**What you need to do:**
Reproduce each line below precisely. Drop the pictures.

━━━━━ Data

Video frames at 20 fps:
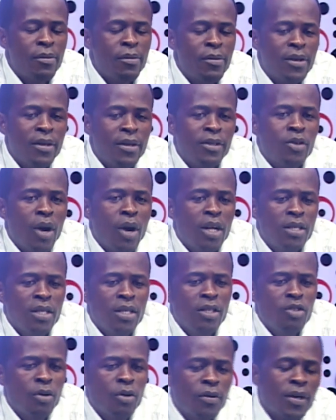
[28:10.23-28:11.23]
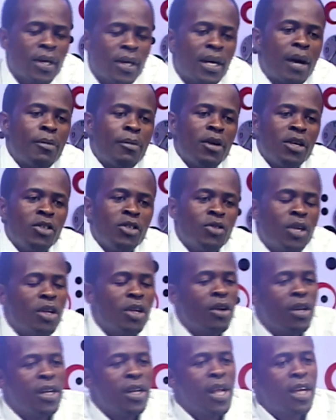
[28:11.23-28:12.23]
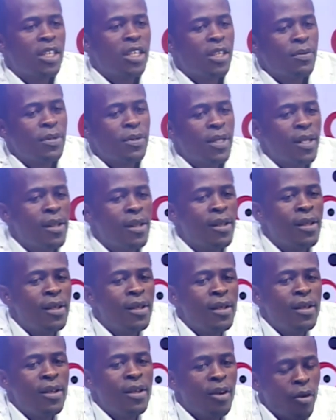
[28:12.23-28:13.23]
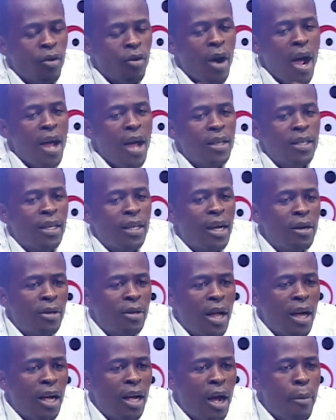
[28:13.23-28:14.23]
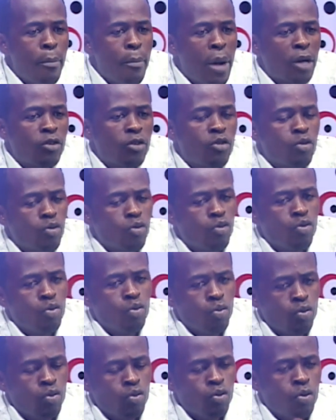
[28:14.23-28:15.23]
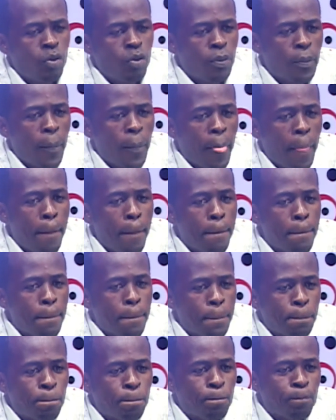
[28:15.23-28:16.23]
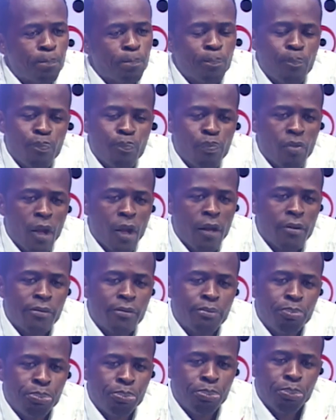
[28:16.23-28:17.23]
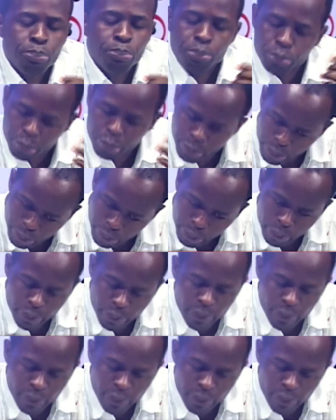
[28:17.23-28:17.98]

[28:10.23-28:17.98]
So I think some of them can be educated on leadership skills. Or how they can now come back to some have not gone to school, they are illiterates and so on.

━━━━━━━━━━

**Solution for this exercise:**
Video frames at 20 fps:
[28:10.23-28:11.23]
[28:11.23-28:12.23]
[28:12.23-28:13.23]
[28:13.23-28:14.23]
[28:14.23-28:15.23]
[28:15.23-28:16.23]
[28:16.23-28:17.23]
[28:17.23-28:17.98]

[28:10.23-28:17.98]
So I think some of them can be educated on leadership skills. Or how they can now come back to some have not gone to school, they are illiterates and so on.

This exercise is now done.